Feature/fix url and add better ordering with numbers #3

GatorQue · 2019-11-09T23:52:47Z

Thank you for creating the General Conference Downloader tool. I fixed a few issues and added a new feature. Please accept this pull request or comment on what you would like me to change.

…t using playlists

GatorQue · 2019-11-10T00:10:27Z

While testing the full range I ran into a problem trying to download MP3 files from 2016. I'm going to investigate and try to find a fix for this.

GatorQue · 2019-11-10T00:27:01Z

OK it should be fixed now, waiting to see how it does on older talks.

…nabled by default)

jdshaeffer · 2020-01-16T02:51:13Z

any update on this?

GatorQue · 2020-01-16T03:18:16Z

I haven't heard anything from the original author but I have been told that if you use this branch it works great.

clarkshaeffer · 2020-01-20T19:17:47Z

Hi, I'm experiencing a problem with your branch:

Problem with http request (https://www.churchofjesuschrist.org/languages: <urlopen error [SSL: CERTIFICATE_VERIFY_FAILED] certificate verify failed: unable to get local issuer certificate (_ssl.c:1108)>The given language (eng) is not available. Please choose one of the following:

I run on Python 3.8.0 on MacOS 10.14.6.
Anything helps! I need more of President Nelson in my life!!

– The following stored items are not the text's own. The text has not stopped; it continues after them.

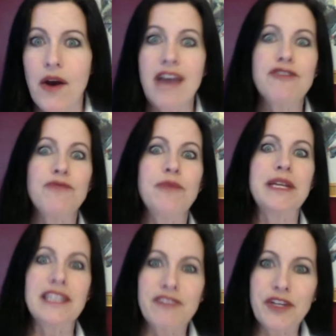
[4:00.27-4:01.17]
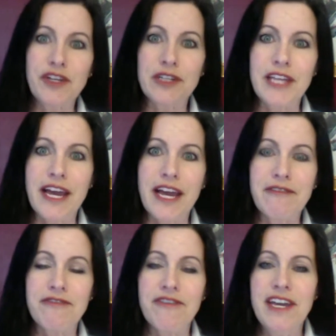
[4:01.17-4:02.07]
have you been living your
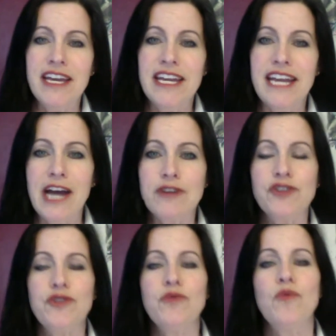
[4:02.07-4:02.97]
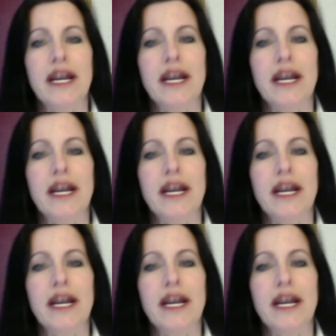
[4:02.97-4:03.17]
life, and how do you want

GatorQue · 2020-01-21T03:19:36Z

Thank you for reaching out, I did a quick Google search on your error and came up with the following:
https://stackoverflow.com/questions/22027418/openssl-python-requests-error-certificate-verify-failed
Which suggests that you type this in:
pip install certifi
You might also search for the Install Certificates program described here:
https://stackoverflow.com/questions/52805115/certificate-verify-failed-unable-to-get-local-issuer-certificate
/Applications/Python\ 3.8/Install\ Certificates.command

The issue is that some of the "root" certificates on your computer are missing and unable to validate the SSL connection to the church's website. Installing these "root" certificates will enable you to run the program.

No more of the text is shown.